Re: [Snowball-discuss] More patches

From: Olly Betts (olly@survex.com)
Date: Mon Feb 12 2007 - 15:41:40 GMT


On Mon, Feb 12, 2007 at 01:31:25PM +0000, Richard Boulton wrote:
> Olly Betts wrote:
> >I'm currently updating Xapian to use UTF-8 stemmers generated by the
> >latest version of snowball. I've patched the snowball compiler to
> >generate the stemmers as C++ classes, and I'm embedding the patched
> >compiler in the Xapian build system, so Xapian users can easily drop
> >in new stemmers.
>
> I'd be interested in adding a "C++" output mode to snowball, so patches
> to do this would probably be accepted.

They're probably not generic enough currently, but I'm working on that.

> Ideally, I'd like to make a C++ version of the libstemmer library, and
> maintain it in Snowball rather than Xapian.

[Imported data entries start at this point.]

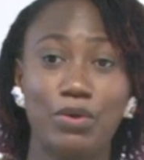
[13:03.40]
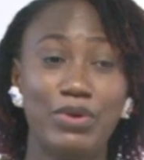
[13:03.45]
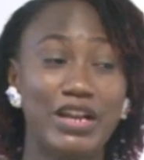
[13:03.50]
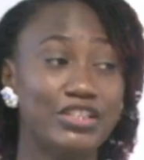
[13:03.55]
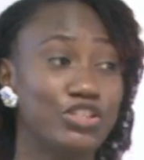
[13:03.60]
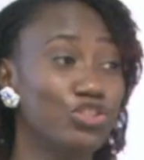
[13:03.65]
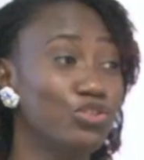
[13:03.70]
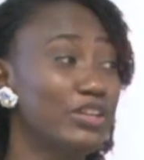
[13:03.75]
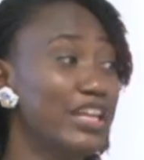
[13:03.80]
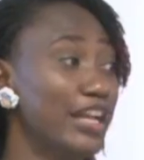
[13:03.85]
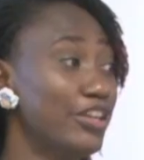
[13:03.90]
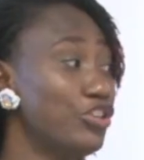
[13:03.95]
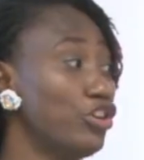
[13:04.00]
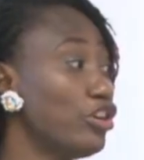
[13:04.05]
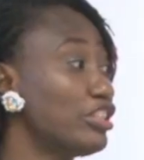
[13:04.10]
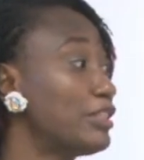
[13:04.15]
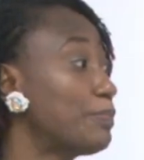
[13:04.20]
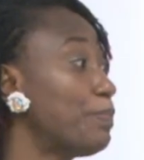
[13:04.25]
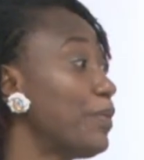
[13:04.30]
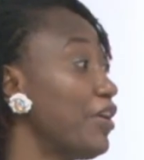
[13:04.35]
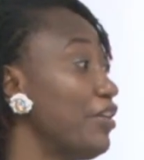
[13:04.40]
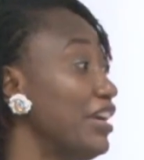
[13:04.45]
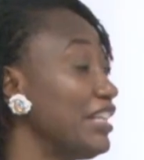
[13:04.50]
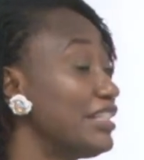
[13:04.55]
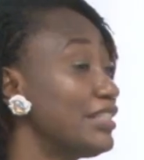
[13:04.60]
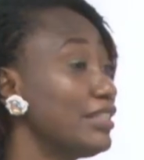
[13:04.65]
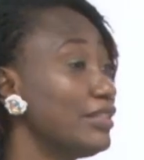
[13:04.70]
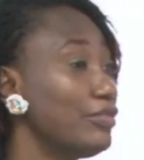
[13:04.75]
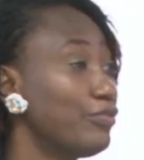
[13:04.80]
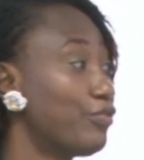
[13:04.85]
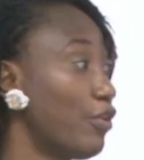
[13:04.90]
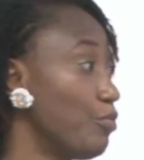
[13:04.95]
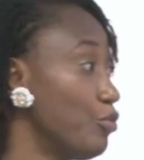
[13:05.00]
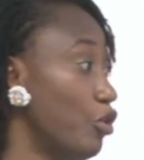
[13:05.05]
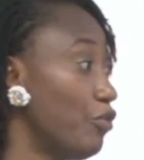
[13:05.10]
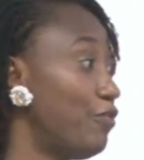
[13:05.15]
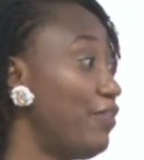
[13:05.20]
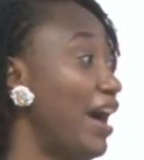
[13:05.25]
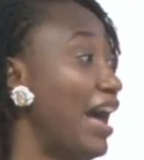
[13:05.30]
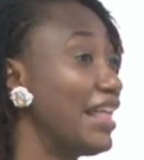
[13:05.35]
you get your spirit from your
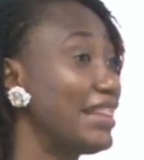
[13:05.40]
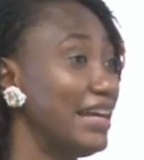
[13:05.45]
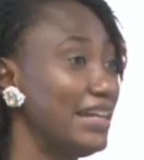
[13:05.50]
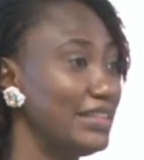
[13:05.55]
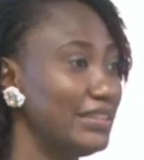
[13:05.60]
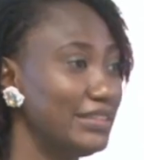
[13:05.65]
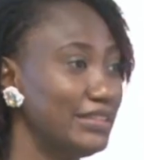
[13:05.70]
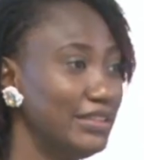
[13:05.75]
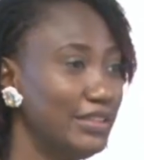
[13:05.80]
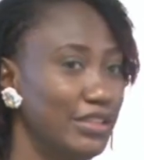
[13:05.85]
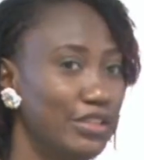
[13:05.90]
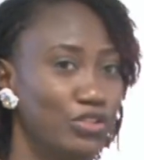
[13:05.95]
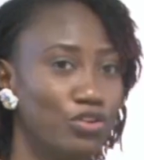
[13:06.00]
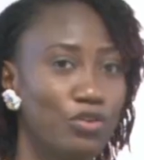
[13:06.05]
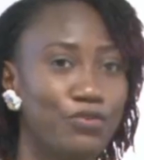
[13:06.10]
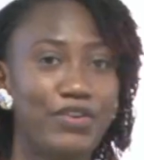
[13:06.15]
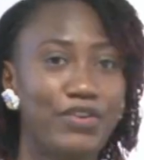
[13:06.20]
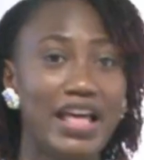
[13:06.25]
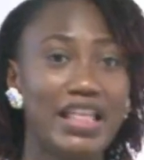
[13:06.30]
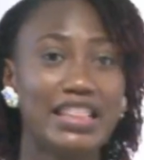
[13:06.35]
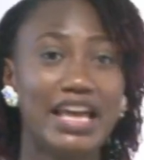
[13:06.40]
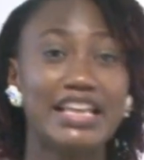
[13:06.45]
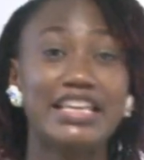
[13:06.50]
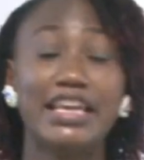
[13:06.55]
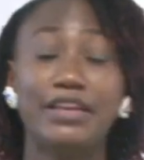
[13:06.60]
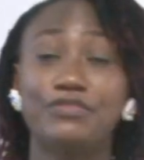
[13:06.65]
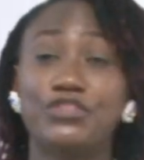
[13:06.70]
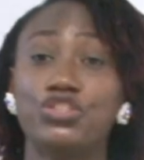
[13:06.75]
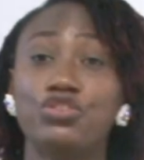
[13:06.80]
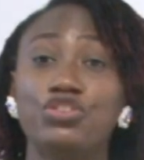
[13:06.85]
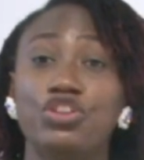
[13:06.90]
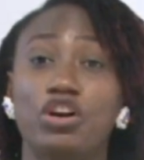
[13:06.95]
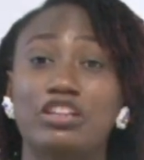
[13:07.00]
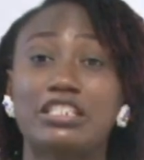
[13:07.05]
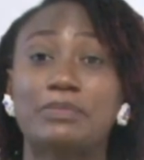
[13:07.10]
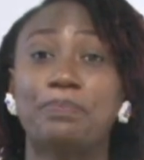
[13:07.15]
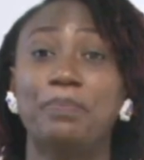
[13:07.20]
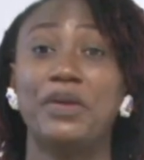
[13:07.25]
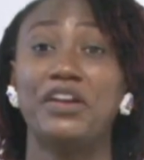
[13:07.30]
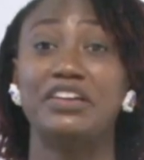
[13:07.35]
father. Your father gives you your
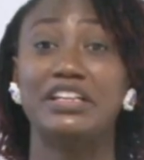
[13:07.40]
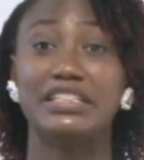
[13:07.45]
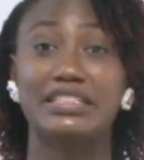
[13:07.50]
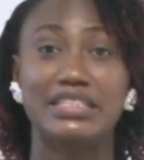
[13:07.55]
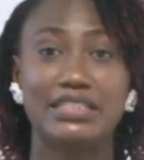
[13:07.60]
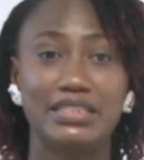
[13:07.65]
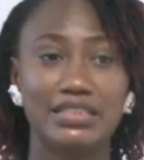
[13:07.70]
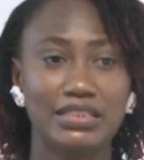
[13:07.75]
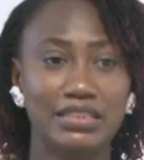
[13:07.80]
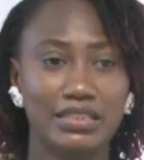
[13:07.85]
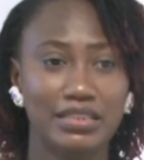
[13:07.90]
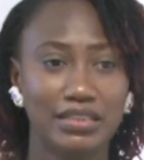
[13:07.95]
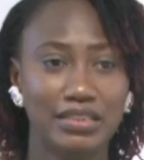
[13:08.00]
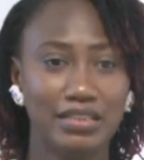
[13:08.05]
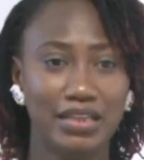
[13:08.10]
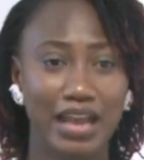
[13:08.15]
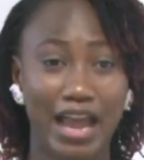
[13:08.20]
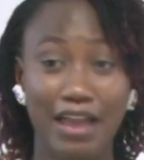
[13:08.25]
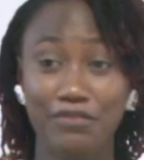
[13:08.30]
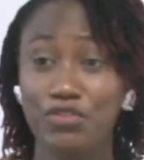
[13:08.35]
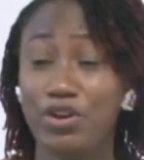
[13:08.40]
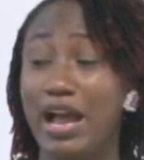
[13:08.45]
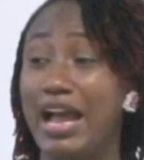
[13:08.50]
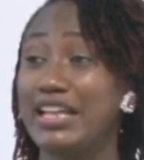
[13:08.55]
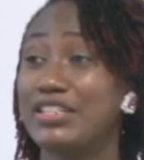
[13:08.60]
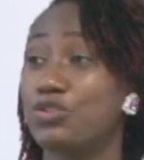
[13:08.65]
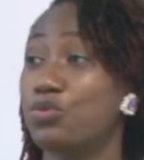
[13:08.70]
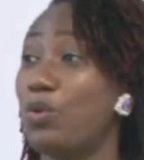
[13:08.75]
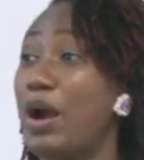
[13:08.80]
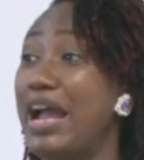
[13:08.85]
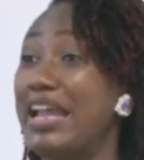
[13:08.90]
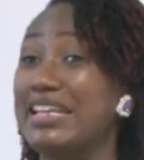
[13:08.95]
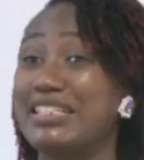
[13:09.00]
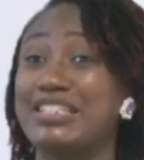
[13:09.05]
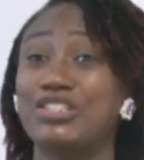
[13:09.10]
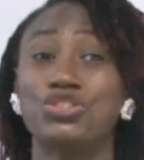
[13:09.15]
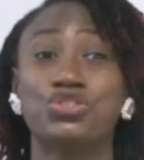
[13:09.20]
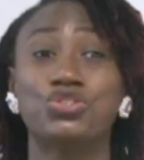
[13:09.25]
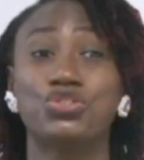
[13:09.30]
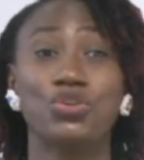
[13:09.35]
spirit. Have you asked why it
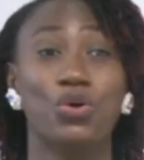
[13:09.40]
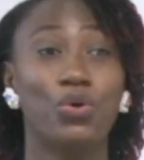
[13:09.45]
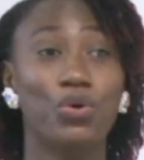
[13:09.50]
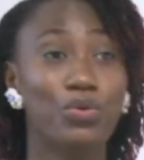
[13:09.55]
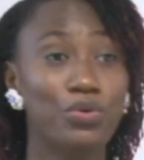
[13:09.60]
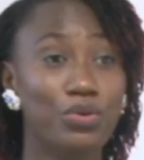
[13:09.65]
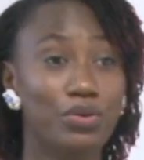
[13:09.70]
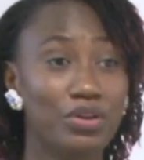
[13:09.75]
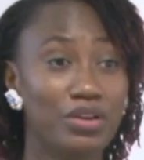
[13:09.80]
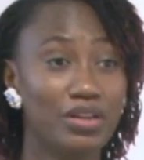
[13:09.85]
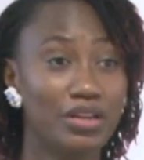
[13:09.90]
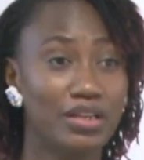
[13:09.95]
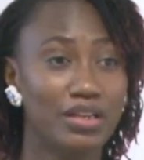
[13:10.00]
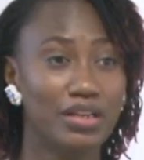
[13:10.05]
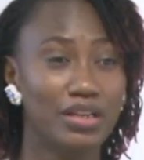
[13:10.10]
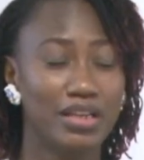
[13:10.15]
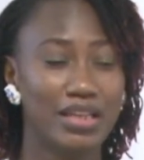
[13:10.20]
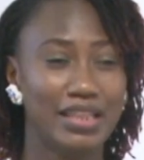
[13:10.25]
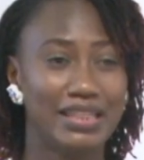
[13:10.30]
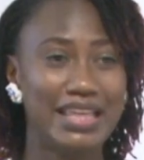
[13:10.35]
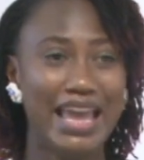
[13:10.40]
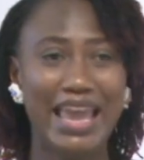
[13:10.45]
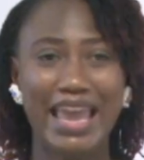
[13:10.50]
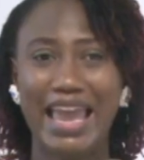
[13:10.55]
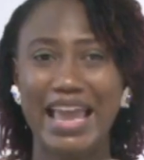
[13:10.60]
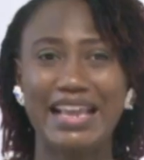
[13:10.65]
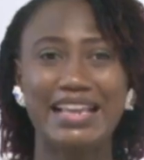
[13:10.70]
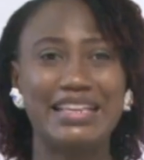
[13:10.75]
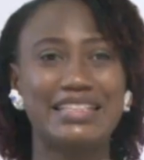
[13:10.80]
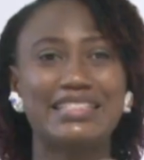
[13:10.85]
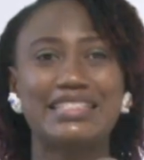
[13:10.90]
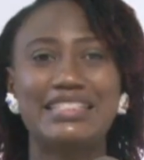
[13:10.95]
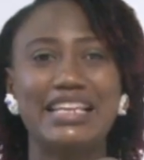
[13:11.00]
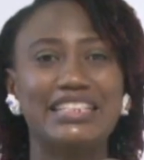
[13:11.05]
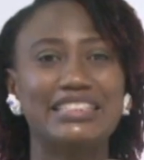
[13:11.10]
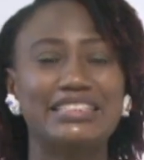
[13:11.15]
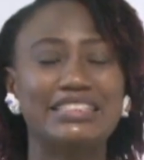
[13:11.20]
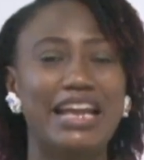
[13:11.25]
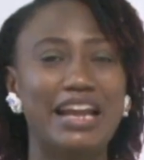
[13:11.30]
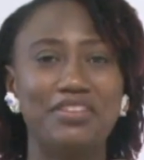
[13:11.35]
is so? The egg is
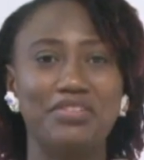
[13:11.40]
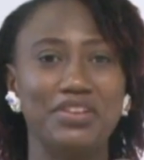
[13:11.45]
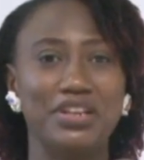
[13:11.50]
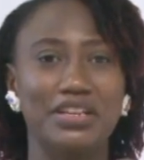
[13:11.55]
stationary,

In particular, it would
> seem useful to me for developers to be able to link against a
> system-wide snowball dynamic library, rather than the specific version
> compiled into Xapian. However, that discussion possibly belongs on the
> Xapian mailing lists rather than here, and for now whatever works is
> fine by me. :)

The problem with this approach is that a change to a stemming algorithm
makes an index containing stemmed terms somewhat incompatible, so you
don't want the stemming algorithms to update underneath you. You want
to know they're going to update and rebuild the index, then switch the
new index in with an updated search frontend in one go. And it makes
sense to update the stemmers when there are incompatible changes to
the index for other reasons, so you'd have to rebuild anyway.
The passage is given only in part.